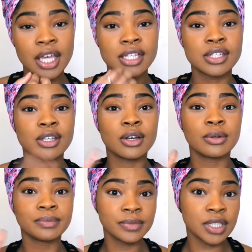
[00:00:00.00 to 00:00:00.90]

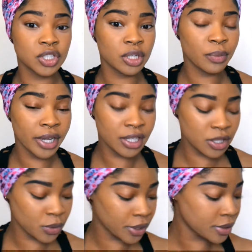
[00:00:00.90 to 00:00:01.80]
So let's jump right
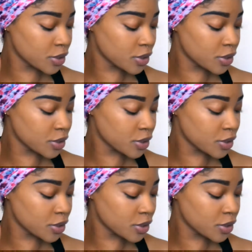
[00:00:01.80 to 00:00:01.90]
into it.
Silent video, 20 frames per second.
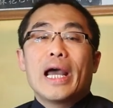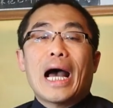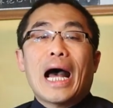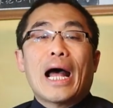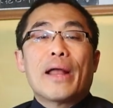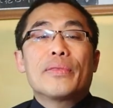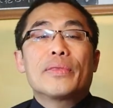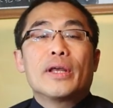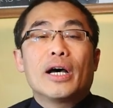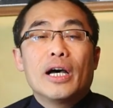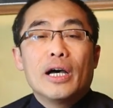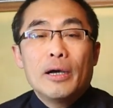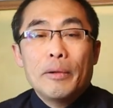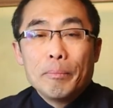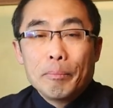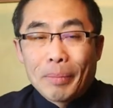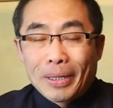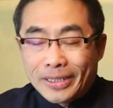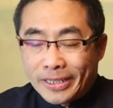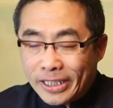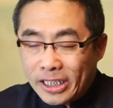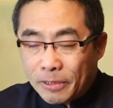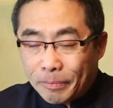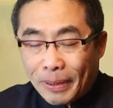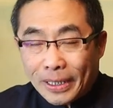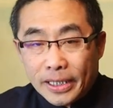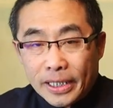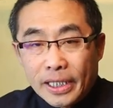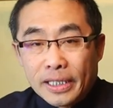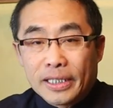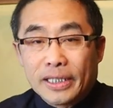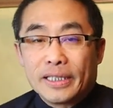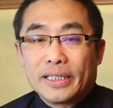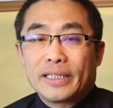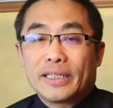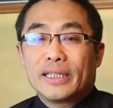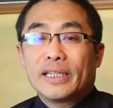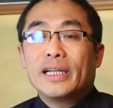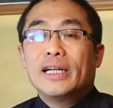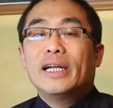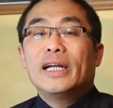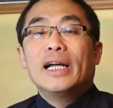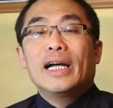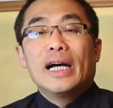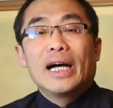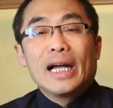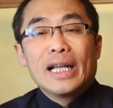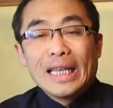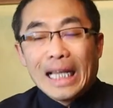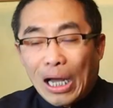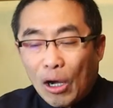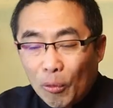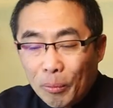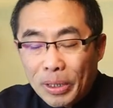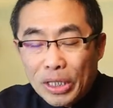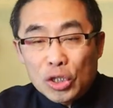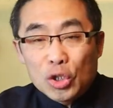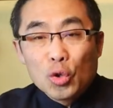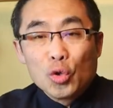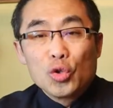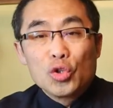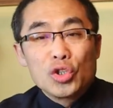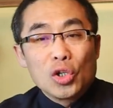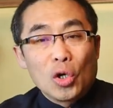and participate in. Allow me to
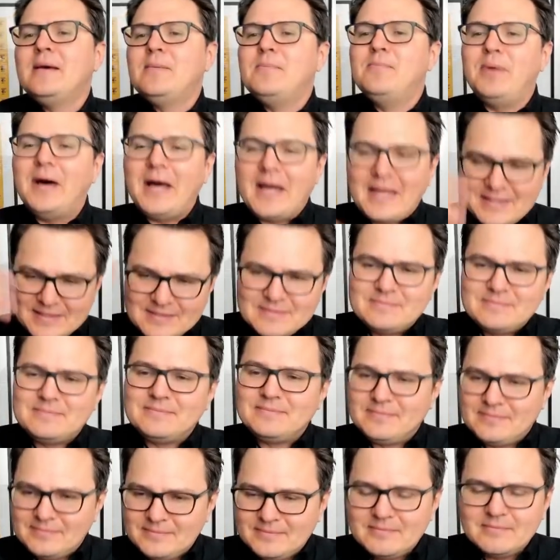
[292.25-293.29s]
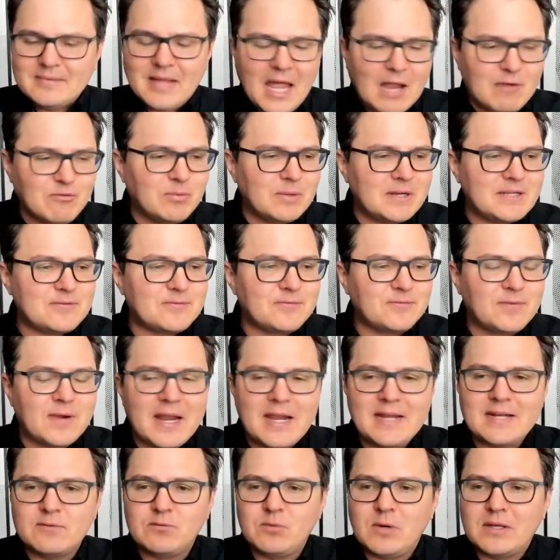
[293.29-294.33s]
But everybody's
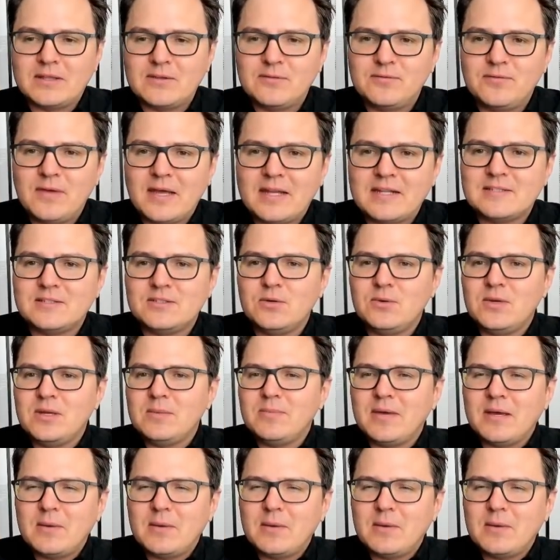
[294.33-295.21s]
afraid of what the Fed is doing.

....

- [Assigned task]:
Without the pictures, give all the records above again exactly.

- [Result for this exercise]:
[00:00:00.00 to 00:00:00.90]

[00:00:00.90 to 00:00:01.80]
So let's jump right
[00:00:01.80 to 00:00:01.90]
into it.
Silent video, 20 frames per second.
and participate in. Allow me to
[292.25-293.29s]
[293.29-294.33s]
But everybody's
[294.33-295.21s]
afraid of what the Fed is doing.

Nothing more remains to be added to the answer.